(Collected data entries)
───
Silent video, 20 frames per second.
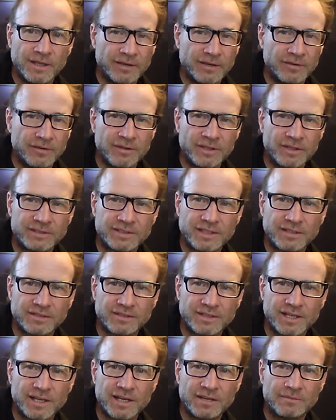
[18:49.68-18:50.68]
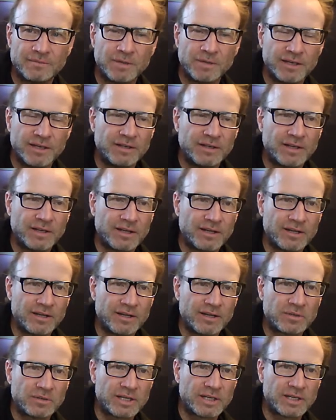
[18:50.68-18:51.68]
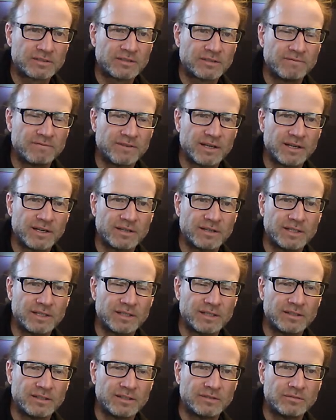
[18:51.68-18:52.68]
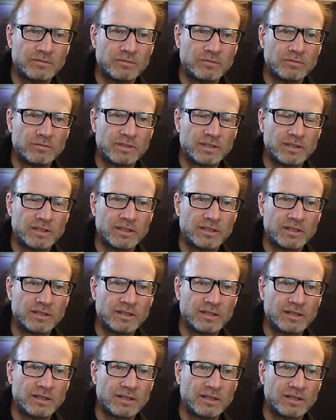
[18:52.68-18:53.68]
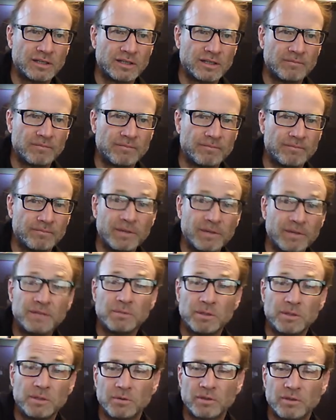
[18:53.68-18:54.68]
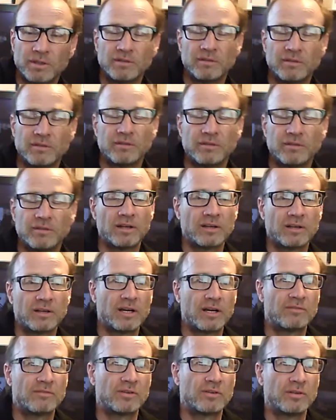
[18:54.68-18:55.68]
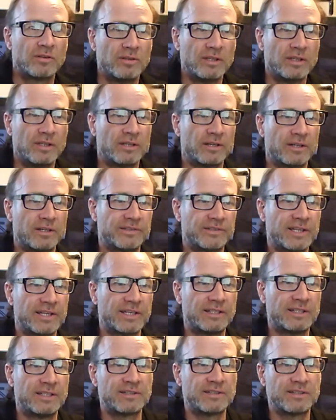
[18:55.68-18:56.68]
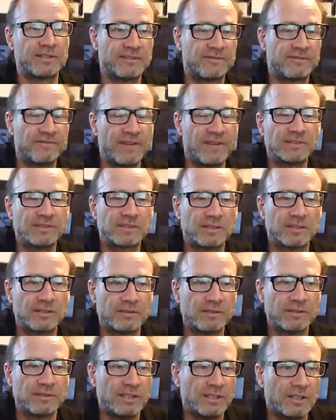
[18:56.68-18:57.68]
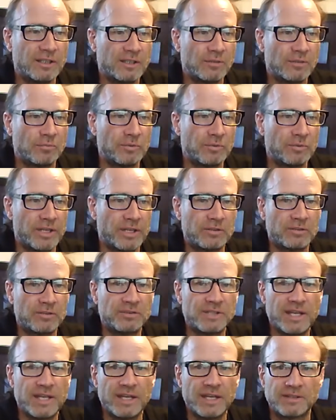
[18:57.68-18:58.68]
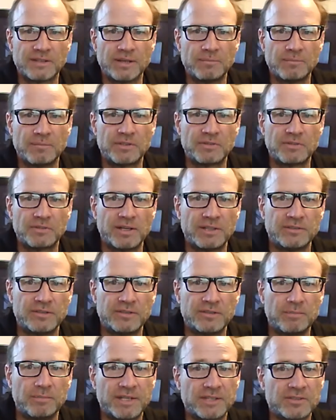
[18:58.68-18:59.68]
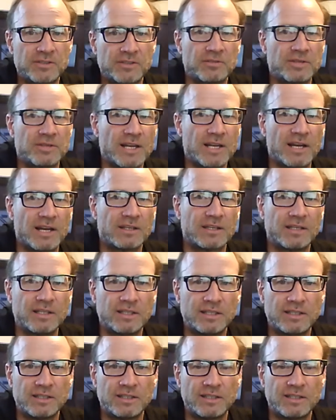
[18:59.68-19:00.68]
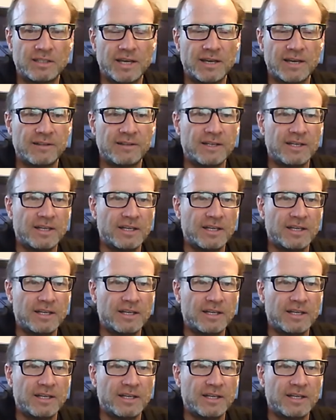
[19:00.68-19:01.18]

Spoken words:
I know that sounds odd, but you can actually find that you can, many people can cover a set distance faster when they use that type of strategy, because they're not getting to that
───
YOUR OBJECTIVE: Please reproduce each entry above word for word and keep the pictures out of the copy.

ANSWER BOX:
Silent video, 20 frames per second.
[18:49.68-18:50.68]
[18:50.68-18:51.68]
[18:51.68-18:52.68]
[18:52.68-18:53.68]
[18:53.68-18:54.68]
[18:54.68-18:55.68]
[18:55.68-18:56.68]
[18:56.68-18:57.68]
[18:57.68-18:58.68]
[18:58.68-18:59.68]
[18:59.68-19:00.68]
[19:00.68-19:01.18]

Spoken words:
I know that sounds odd, but you can actually find that you can, many people can cover a set distance faster when they use that type of strategy, because they're not getting to that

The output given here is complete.